Tebrizli Şems'in 40 Kuralı*...

- Yaradanı hangi kelimelerle tanımladığımız, kendimizi nasıl gördüğümüze ayna tutar. Şayet Tanrı dendi mi öncelikle korkulacak, utanılacak bir varlık geliyorsa aklına, demek ki sen de korku ve utanç içindesin çoğunlukla. Yok eğer, Tanrı dendi evvela aşk, merhamet ve şefkat anlıyorsan, sende de bu vasıflardan bolca mevcut demektir.

- Hakk Yolu’nda ilerlemek yürek işidir, akıl işi değil. Kılavuzun daima yüreğin olsun, omzun üstündeki kafan değil. Nefsini bilenlerden ol, silenlerden değil.

- Kuran dört seviyede okunabilir. İlk seviye zahiri manadır. Sonraki batıni mana. Üçüncü batıninin batınısidir. Dördüncü seviye o kadar derindir ki kelimeler kifayetsiz kalır tarif etmeye.

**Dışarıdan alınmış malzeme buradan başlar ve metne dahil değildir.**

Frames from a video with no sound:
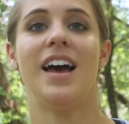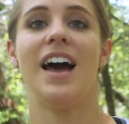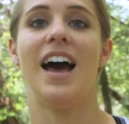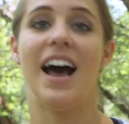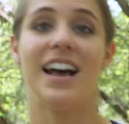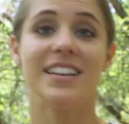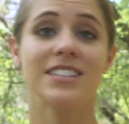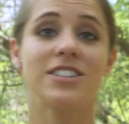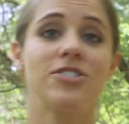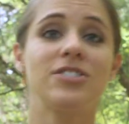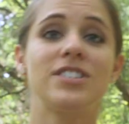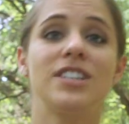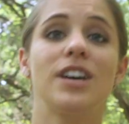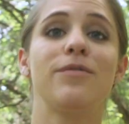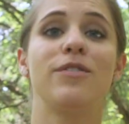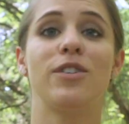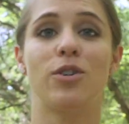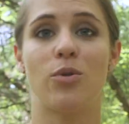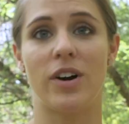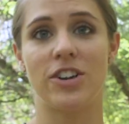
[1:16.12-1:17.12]
Ask
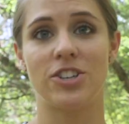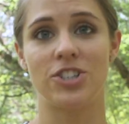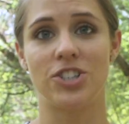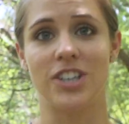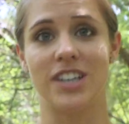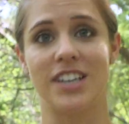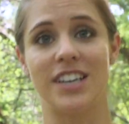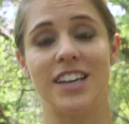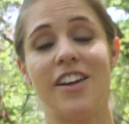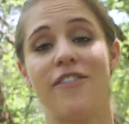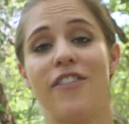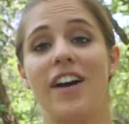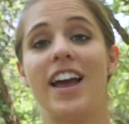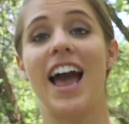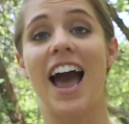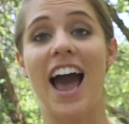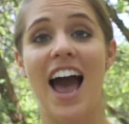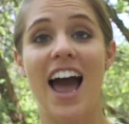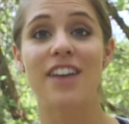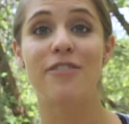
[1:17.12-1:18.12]
yourself the question, if I
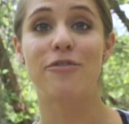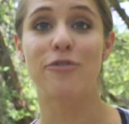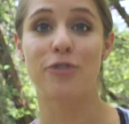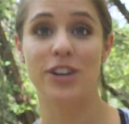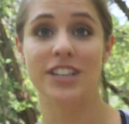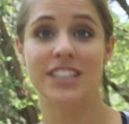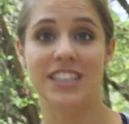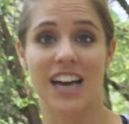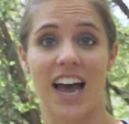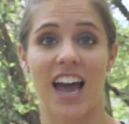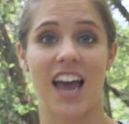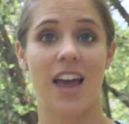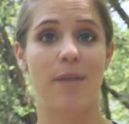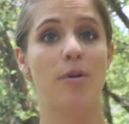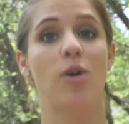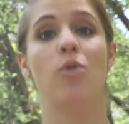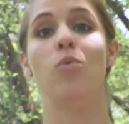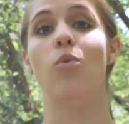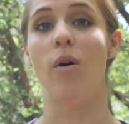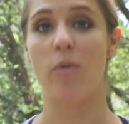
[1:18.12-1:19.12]
had free
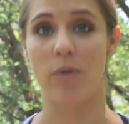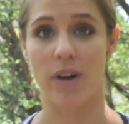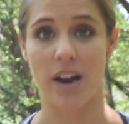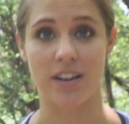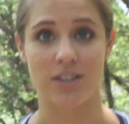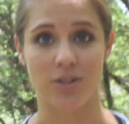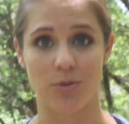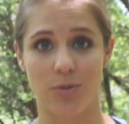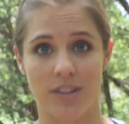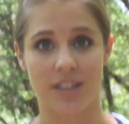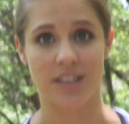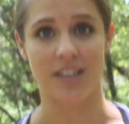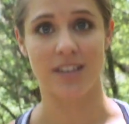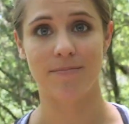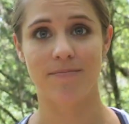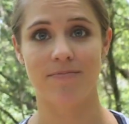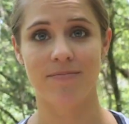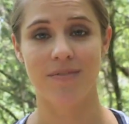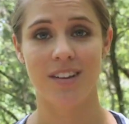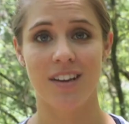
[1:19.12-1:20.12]
time, what would I do with it?
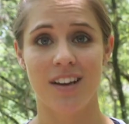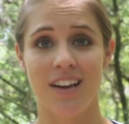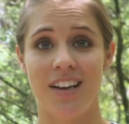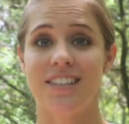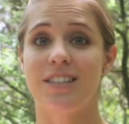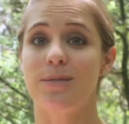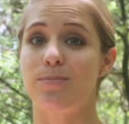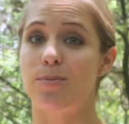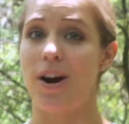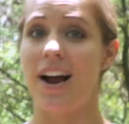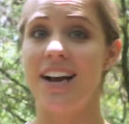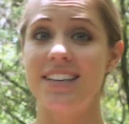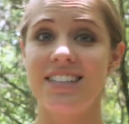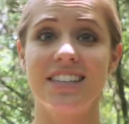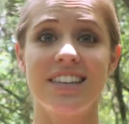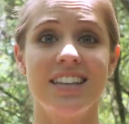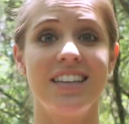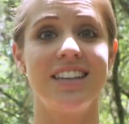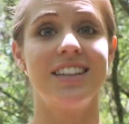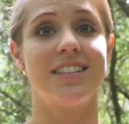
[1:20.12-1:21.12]

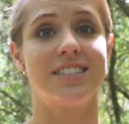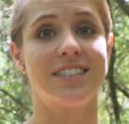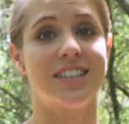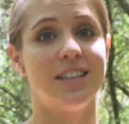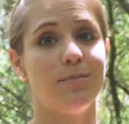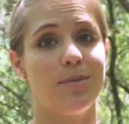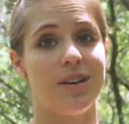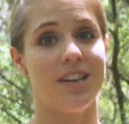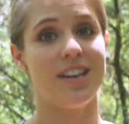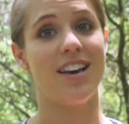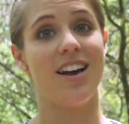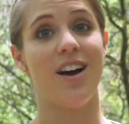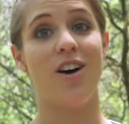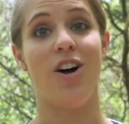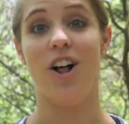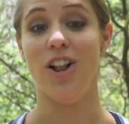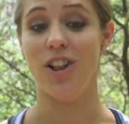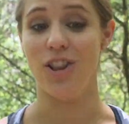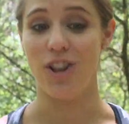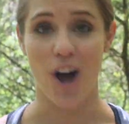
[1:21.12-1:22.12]
Surprisingly, this can be
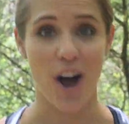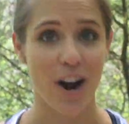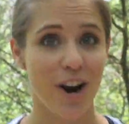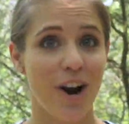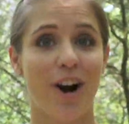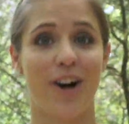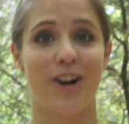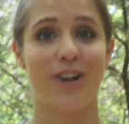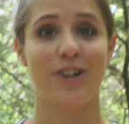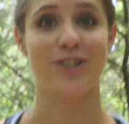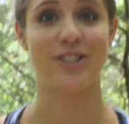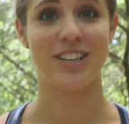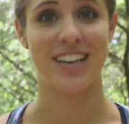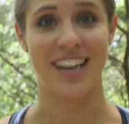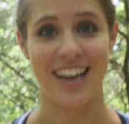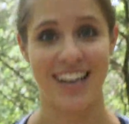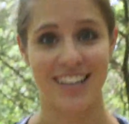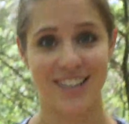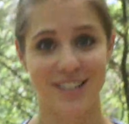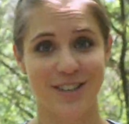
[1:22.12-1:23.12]
a lot harder
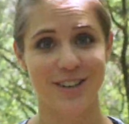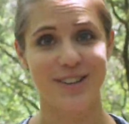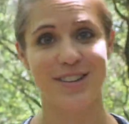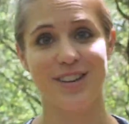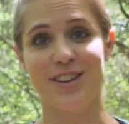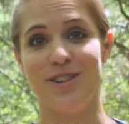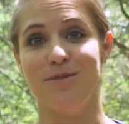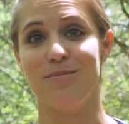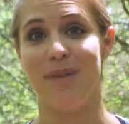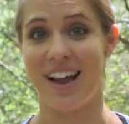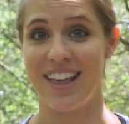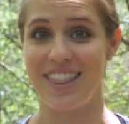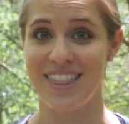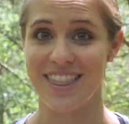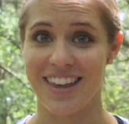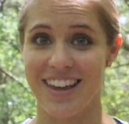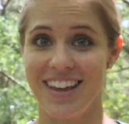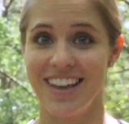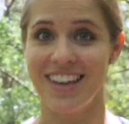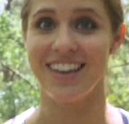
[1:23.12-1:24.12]
to answer than you might
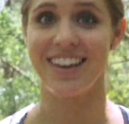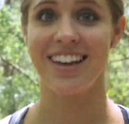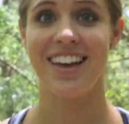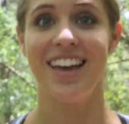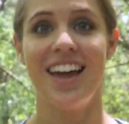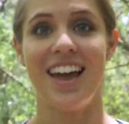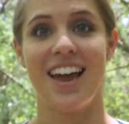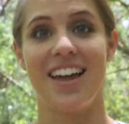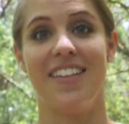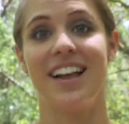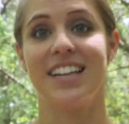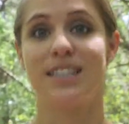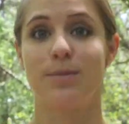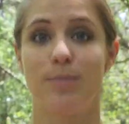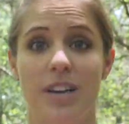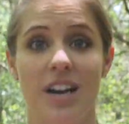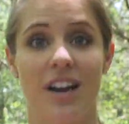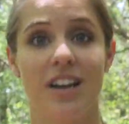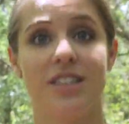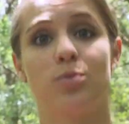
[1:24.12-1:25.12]
think, and that's
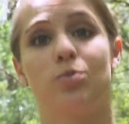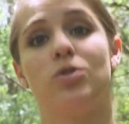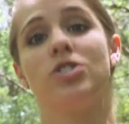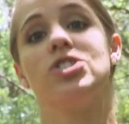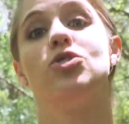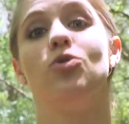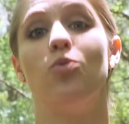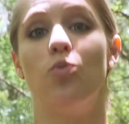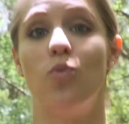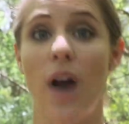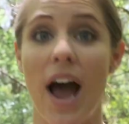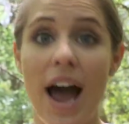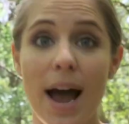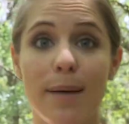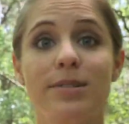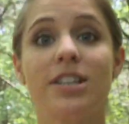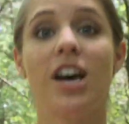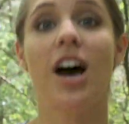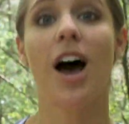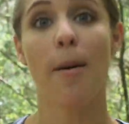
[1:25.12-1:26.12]
because we're
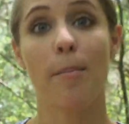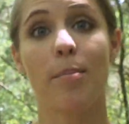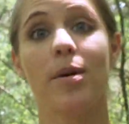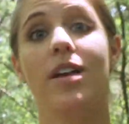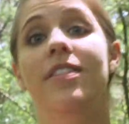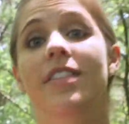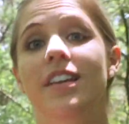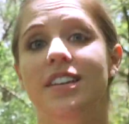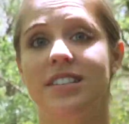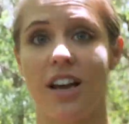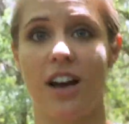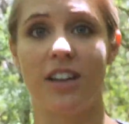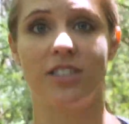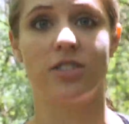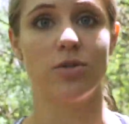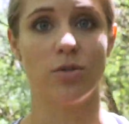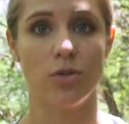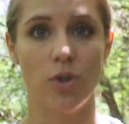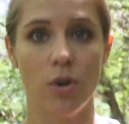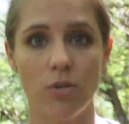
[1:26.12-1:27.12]
wrapped up in this
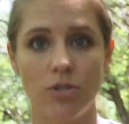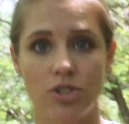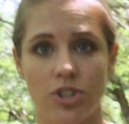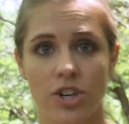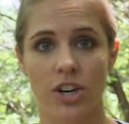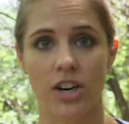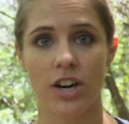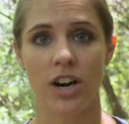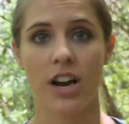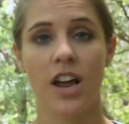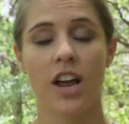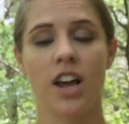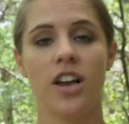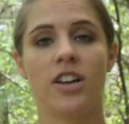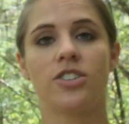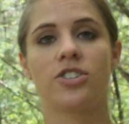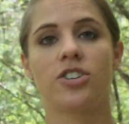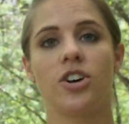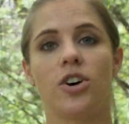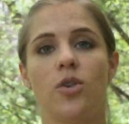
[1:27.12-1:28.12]
hustle culture.
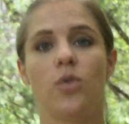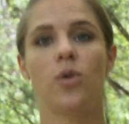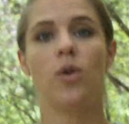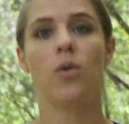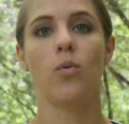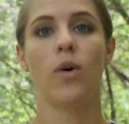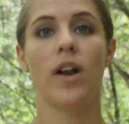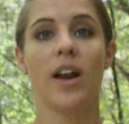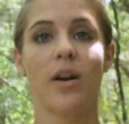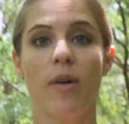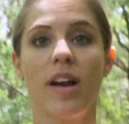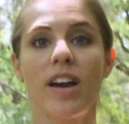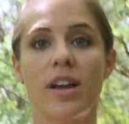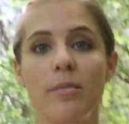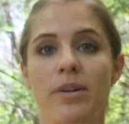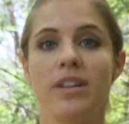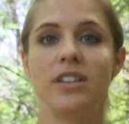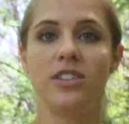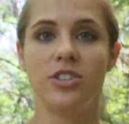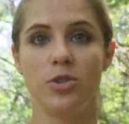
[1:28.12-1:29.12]
So what I
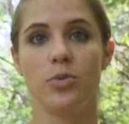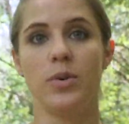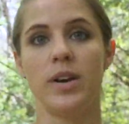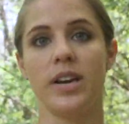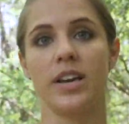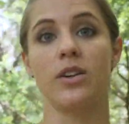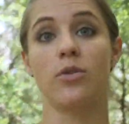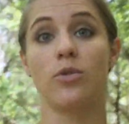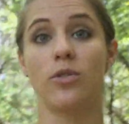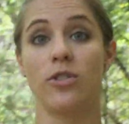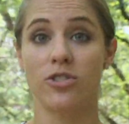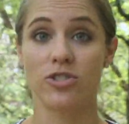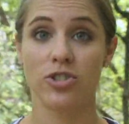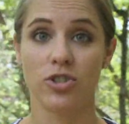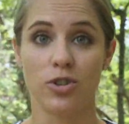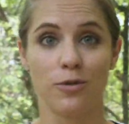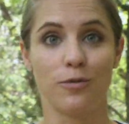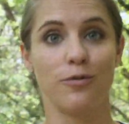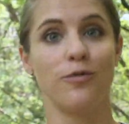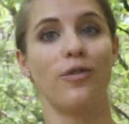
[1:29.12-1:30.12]
recommend doing in order
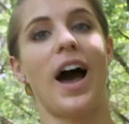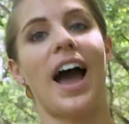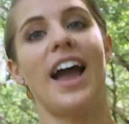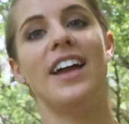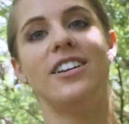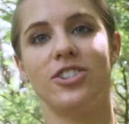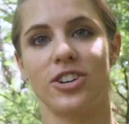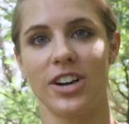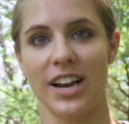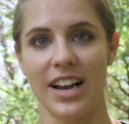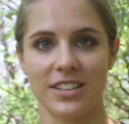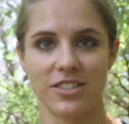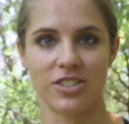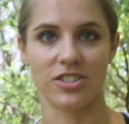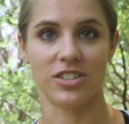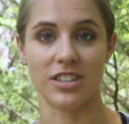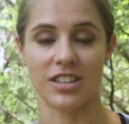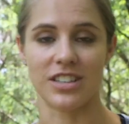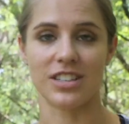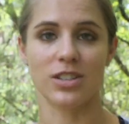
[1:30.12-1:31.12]
to find your
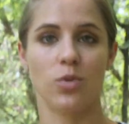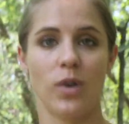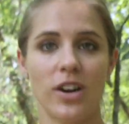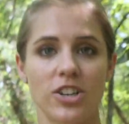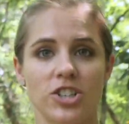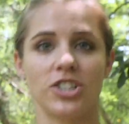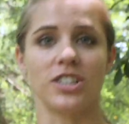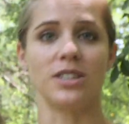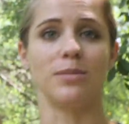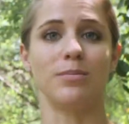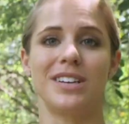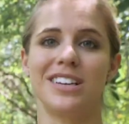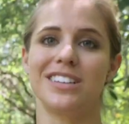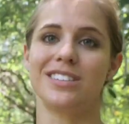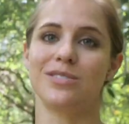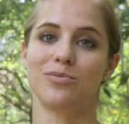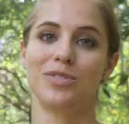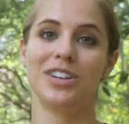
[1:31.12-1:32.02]
answer to this question, because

- Kainattaki her zerrede Allah’ın sıfatlarını bulabilirsin, çünkü O camide, mescitte, kilisede, havrada değil, her an her yerdedir Allah’ı görüp yaşayan olmadığı gibi. O’nu görüp ölende yoktur. Kim O’nu bulursa sonsuza dek O’nda kalır.

- Aklın kimyası ile aşkın kimyası başkadır. Akıl temkinlidir. Korka korka atar adımlarını. “Aman sakın kendini” diye tembihler. Halbuki aşk öyle mi? Onun tek dediği: “Bırak kendini, ko gitsin!” Akıl kolay kolay yıkılmaz. Aşk ise kendini yıpratır, harap düşer. Halbuki hazineler ve defineler yıkıntılar arasında olur. Ne varsa harap bir kalpte var!

- Şu dünyada çatışma, önyargı ve husumetlerin çoğu dilden kaynaklanır. Sen sen ol, kelimelere fazla takılma. Aşk diyarında dil zaten hükmünü yitirir. Aşık dilsiz olur.

- Şu hayatta tek başına inzivada kalarak, sadece kendi sesinin yankısını duyarak, Hakikati keşfedemezsin. Kendini ancak bir başka insanın aynasında tam olarak görebilirsin.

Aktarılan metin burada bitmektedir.